After buying the above camcorder, I learnt from the appended xtract from a website that all Sanyos record in NTSC but output PAL for playback on connection to a UK TV:
"It should be noted here, again, that all Sanyo camcorders record natively in the NTSC standard (60 frames or fields per second) rather than the European PAL standard (50 frames or fields per second). Have no fear, though. The camcorders can instantly convert to PAL for playback. This idiosyncrasy should have no effect on your editing process, as computers are typically format-agnostic."
I wondered whether anyone here could please clarify for me what the last few words about computers being format-blind for editing purposes mean? I'm using Power Director 9 and, when it imports a video file from the camcorder, this warning appears:
"The clips you dragged to the workspace contain one or more video clips with a NTSC TV format. Your preferred TV format setting is PAL. PowerDirector will convert the clip, but the resulting video quality may be degraded. It is highly recommended that you use only video clips with the same TV format in a project."
What would deliver the best post-edit output in PAL -setting my project preference to NTSC and convert the finished output to PAL or leave my project preference on PAL and let PowerDirector convert NTSC clips to PAL as they are imported?
Should be most grateful for any helpful thoughts please. Thanks. Tony
Tony,
Your best bet would be to create an NTSC project to completion. Any 60 to 50 fields per second conversion, whether in-camera or via the editor will severely degrade the image quality.
If your playback device, (DVD player?) can handle NTSC, it should be OK as your own discs would not have any regional coding, but all region 2 players can play 525/60 NTSC discs. The TV is another issue, most sets produced in the last 10 years can display pseudo-NTSC where the colour subcarrier is 4.43 MHz as automatic scan rate and subcarrier frequencies are built into the chipsets used.
Steve
A friend of mine bought the same camcorder and met the same format conversion problems. I reckoned it was a case of miss-selling by Currys because how many buyers of such a machine are adequately warned of the downsides? He wasn't. Curry's refused to budge, saying the footage looked ok on the camera's screen, didn't it?
NEXT!
do they output PAL? or NTSC for replay in a UK tv? Most UK TVs will replay NTSC, so playback from the device would look ok.

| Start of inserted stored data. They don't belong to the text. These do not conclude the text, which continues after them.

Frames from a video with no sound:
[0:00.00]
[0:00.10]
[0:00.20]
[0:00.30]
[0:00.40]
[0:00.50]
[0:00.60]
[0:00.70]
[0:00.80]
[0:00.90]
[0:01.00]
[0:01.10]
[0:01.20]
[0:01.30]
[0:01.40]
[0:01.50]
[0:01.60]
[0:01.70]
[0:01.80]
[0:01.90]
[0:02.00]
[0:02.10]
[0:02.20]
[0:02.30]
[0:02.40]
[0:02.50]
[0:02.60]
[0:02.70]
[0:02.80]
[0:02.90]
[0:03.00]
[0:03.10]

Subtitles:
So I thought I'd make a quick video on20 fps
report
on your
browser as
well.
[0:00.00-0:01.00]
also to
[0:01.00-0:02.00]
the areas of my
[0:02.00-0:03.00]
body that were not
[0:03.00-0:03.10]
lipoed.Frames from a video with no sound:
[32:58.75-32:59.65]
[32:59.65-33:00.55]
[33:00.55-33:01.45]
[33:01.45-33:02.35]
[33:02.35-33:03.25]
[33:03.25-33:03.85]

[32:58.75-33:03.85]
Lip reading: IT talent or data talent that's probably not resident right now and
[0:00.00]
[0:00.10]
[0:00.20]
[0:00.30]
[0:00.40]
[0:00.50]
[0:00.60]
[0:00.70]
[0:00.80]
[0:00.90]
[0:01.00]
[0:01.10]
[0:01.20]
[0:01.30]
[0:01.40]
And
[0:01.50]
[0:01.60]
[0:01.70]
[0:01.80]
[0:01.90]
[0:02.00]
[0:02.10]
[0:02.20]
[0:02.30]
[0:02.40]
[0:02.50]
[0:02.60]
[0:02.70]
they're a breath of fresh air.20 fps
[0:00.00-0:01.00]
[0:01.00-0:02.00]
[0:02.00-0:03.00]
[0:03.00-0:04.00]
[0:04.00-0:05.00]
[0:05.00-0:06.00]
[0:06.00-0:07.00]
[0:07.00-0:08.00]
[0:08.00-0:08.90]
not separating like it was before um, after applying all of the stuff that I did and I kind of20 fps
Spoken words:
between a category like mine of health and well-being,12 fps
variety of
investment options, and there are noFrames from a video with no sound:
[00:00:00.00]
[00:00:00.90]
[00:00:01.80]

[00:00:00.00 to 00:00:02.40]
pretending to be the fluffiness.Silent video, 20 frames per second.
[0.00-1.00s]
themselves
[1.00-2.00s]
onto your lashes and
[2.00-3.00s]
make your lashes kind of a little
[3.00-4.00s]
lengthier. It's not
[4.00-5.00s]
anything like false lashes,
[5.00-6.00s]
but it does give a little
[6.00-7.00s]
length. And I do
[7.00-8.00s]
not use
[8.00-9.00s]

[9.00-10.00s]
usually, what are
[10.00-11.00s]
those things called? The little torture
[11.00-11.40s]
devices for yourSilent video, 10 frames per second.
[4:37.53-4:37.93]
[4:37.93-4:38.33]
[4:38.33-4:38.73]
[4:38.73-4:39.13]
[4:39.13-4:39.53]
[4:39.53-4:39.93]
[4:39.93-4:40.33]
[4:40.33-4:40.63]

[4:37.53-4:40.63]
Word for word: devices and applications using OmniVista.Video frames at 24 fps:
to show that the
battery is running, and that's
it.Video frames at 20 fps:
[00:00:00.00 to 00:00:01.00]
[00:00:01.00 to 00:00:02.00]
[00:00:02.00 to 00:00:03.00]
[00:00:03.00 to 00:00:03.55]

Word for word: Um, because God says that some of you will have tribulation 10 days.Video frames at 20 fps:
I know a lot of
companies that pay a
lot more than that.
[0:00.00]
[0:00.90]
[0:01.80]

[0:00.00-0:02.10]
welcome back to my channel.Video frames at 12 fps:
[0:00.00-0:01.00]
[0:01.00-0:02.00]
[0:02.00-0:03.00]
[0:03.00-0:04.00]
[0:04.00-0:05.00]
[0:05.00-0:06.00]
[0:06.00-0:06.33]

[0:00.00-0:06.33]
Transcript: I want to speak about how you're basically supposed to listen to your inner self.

We used to get this problem with VHS where you could watch a video from the States on a SCART connected TV but it was a wonky-shonky version of NTSC that the TV could handle.
Sanyo and many other digital camcorder/camera/phone companies are locked into NTSC only recording format.
They will sometimes do PAL60 output - usually composite - but this is NOT a true PAL signal and retains the frame rate of NTSC.
As Steve says you should keep the entire workflow at the native frame rate.
Any DVDs or Blu-ray discs you make can be kept at 60Hz rates (29.97/59.94/ aka 30/60)
Most PAL DVD players, all Blu-ray players and LCD/Plasma TVs can display it just fine although some players need to be told to output NTSC as NTSC rather than PAL60.
The only time you need to do any standards conversion is when you are either editing the footage from the Sanyo with other PAL type content or broadcasting it in a PAL territory.
Hope this helps.
We bought one of these on holiday last year, filmed loads & tried to edit it! Same problem as you describe, did all the conversions & ended up with rubbish & severely degraded footage. Camcorder now sold!
Many thanks Steve, Tom, Dave, Gavin and Caryjoy. I much appreciated all your helpful comments. I will set project properties to NTSC and keep data in that format, as you recommend, as I think my own players/TVs will handle it. Inevitably, though, when I come to distribute edited material to others in UK, I suppose I'll have to do standards conversion as there is no means of knowing whether others' equipment can handle NTSC. What a shame to have this problem as it is an excellent camera in other ways. Cheers, Tony
within the uk, it's a fair bet to assume that you'll be ok.
NTSC playback used to be a posh option but it's very cheap and easy to build into thye cheapest of kit now.
The same is very much less true for PAL on NTSC
within the uk, it's a fair bet to assume that you'll be ok.
That's as far as playback is concerned, but if you are shooting in 50Hz land, beware of artificial lighting or TV screens appearing in view as they could strobe which would be impossible to remove.